# WHAT IS REQUIRED:
Pick out the lines below that include the string "Silent".

(RECORDS SUPPLIED Opens)

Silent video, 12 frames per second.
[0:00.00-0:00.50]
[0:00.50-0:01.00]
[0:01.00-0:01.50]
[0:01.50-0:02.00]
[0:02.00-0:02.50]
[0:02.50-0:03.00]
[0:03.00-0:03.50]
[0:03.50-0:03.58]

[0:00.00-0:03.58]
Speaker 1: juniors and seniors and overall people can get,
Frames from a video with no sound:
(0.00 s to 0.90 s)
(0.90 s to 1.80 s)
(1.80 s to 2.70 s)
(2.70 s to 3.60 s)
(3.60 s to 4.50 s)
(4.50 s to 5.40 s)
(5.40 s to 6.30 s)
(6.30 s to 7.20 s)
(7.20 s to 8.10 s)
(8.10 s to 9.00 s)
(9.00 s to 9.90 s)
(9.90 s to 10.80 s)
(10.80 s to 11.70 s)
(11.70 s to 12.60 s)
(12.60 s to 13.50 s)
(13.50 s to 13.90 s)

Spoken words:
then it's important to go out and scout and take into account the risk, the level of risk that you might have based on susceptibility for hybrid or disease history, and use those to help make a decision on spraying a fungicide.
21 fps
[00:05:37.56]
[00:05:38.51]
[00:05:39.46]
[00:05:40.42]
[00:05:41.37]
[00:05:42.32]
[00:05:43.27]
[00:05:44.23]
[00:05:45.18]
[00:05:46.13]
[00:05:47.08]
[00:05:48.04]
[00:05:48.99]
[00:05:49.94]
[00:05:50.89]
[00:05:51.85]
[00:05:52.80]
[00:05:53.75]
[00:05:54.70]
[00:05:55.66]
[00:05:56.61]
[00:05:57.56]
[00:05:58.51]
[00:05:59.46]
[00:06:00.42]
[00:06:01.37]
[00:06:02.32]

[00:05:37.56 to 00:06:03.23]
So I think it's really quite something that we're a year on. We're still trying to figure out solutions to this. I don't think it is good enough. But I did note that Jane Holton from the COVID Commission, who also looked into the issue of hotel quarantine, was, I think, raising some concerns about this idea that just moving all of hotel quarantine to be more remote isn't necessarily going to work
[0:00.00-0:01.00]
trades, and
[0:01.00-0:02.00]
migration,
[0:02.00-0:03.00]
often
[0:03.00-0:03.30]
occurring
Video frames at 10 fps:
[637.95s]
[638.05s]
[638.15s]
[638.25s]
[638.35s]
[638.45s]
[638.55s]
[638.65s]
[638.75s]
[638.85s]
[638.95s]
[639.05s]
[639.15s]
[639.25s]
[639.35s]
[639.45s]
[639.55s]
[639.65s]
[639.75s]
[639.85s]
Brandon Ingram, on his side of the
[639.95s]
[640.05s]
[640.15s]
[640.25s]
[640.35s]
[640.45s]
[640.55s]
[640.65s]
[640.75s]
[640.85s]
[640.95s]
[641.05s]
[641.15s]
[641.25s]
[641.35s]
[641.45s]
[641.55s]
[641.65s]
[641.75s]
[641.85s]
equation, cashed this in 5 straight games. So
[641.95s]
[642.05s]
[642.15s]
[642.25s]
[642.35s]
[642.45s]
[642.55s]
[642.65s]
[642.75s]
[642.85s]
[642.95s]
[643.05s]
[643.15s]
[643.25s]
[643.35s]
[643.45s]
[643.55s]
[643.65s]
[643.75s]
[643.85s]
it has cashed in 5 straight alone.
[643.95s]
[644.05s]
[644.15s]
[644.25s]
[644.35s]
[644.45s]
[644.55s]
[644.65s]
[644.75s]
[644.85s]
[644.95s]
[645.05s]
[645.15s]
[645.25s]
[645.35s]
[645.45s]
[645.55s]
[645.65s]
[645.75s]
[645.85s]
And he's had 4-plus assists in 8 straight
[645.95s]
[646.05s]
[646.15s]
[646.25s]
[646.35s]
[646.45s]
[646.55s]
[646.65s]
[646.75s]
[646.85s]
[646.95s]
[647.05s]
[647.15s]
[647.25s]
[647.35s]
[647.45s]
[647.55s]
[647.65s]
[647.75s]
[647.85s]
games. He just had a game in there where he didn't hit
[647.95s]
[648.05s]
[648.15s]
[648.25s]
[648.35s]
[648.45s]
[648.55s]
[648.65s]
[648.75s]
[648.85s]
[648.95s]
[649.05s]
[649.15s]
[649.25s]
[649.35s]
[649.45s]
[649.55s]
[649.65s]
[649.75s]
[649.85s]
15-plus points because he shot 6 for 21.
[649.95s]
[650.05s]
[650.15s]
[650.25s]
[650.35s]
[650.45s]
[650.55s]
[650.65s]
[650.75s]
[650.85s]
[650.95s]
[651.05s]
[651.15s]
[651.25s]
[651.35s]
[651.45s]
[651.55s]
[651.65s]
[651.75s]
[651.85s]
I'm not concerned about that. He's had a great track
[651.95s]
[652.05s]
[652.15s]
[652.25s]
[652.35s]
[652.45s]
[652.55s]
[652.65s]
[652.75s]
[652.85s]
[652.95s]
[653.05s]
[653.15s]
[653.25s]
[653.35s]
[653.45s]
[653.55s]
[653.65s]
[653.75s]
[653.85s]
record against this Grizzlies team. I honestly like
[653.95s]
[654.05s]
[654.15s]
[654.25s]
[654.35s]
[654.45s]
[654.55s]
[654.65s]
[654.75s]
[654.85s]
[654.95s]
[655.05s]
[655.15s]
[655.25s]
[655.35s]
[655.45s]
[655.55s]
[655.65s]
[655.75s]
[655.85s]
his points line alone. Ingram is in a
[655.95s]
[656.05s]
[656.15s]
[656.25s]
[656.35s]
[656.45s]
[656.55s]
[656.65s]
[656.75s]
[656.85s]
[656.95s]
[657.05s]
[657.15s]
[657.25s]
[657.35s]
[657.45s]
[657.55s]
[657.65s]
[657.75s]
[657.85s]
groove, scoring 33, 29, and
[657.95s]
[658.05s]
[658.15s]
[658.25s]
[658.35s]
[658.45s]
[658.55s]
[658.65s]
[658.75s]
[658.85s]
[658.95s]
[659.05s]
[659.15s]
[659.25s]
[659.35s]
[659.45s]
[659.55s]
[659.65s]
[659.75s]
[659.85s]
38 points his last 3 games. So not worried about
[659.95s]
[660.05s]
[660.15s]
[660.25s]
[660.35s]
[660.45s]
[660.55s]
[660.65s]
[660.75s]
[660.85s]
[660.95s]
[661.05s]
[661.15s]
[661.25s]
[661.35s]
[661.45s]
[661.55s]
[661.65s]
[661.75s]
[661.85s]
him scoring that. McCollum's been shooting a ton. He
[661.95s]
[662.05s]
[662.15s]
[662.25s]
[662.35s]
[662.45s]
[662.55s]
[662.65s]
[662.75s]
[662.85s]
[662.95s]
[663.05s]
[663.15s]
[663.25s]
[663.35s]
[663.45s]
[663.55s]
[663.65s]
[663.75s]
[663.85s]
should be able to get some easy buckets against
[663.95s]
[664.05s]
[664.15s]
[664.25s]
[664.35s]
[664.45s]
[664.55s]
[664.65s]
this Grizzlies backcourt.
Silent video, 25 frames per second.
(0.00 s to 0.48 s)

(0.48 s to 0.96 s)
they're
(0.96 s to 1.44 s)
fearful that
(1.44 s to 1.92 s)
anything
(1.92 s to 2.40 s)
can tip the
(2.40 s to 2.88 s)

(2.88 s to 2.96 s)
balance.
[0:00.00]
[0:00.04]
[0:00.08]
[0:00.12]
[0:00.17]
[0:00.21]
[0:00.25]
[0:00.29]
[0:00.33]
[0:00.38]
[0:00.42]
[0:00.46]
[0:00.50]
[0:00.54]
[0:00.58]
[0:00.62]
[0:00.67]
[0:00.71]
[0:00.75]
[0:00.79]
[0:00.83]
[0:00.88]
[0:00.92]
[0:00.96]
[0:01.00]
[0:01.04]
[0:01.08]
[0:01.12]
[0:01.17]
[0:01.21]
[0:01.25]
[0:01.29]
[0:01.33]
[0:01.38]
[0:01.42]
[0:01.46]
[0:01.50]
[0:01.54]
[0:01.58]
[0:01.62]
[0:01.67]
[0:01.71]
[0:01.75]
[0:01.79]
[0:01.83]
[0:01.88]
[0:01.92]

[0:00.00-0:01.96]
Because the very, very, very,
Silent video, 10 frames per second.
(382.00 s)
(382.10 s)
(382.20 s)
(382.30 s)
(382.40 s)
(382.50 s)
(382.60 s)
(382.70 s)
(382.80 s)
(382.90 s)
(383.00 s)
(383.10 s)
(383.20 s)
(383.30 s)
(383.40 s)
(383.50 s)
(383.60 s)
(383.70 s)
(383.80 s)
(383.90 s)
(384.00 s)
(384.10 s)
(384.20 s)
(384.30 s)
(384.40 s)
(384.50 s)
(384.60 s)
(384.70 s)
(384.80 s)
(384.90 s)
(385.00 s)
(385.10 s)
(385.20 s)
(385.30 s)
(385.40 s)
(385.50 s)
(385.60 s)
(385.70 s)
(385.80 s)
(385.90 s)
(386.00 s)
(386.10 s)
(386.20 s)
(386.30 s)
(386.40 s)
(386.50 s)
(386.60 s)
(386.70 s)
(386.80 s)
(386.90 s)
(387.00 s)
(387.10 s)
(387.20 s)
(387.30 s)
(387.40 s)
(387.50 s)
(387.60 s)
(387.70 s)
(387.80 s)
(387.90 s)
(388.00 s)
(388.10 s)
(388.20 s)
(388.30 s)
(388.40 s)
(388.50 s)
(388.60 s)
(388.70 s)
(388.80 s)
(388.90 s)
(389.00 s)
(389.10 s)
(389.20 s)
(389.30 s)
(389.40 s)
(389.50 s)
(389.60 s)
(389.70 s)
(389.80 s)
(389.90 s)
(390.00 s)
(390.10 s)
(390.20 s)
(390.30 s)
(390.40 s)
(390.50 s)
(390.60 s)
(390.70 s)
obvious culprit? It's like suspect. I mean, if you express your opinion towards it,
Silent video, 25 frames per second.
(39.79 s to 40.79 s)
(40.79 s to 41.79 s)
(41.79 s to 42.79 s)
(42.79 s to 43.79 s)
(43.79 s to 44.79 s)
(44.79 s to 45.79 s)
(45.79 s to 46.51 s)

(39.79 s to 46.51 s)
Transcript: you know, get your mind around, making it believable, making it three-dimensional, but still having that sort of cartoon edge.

(RECORDS SUPPLIED Closes)

# FINISHED EXERCISE:
Silent video, 12 frames per second.
Silent video, 25 frames per second.
Silent video, 10 frames per second.
Silent video, 25 frames per second.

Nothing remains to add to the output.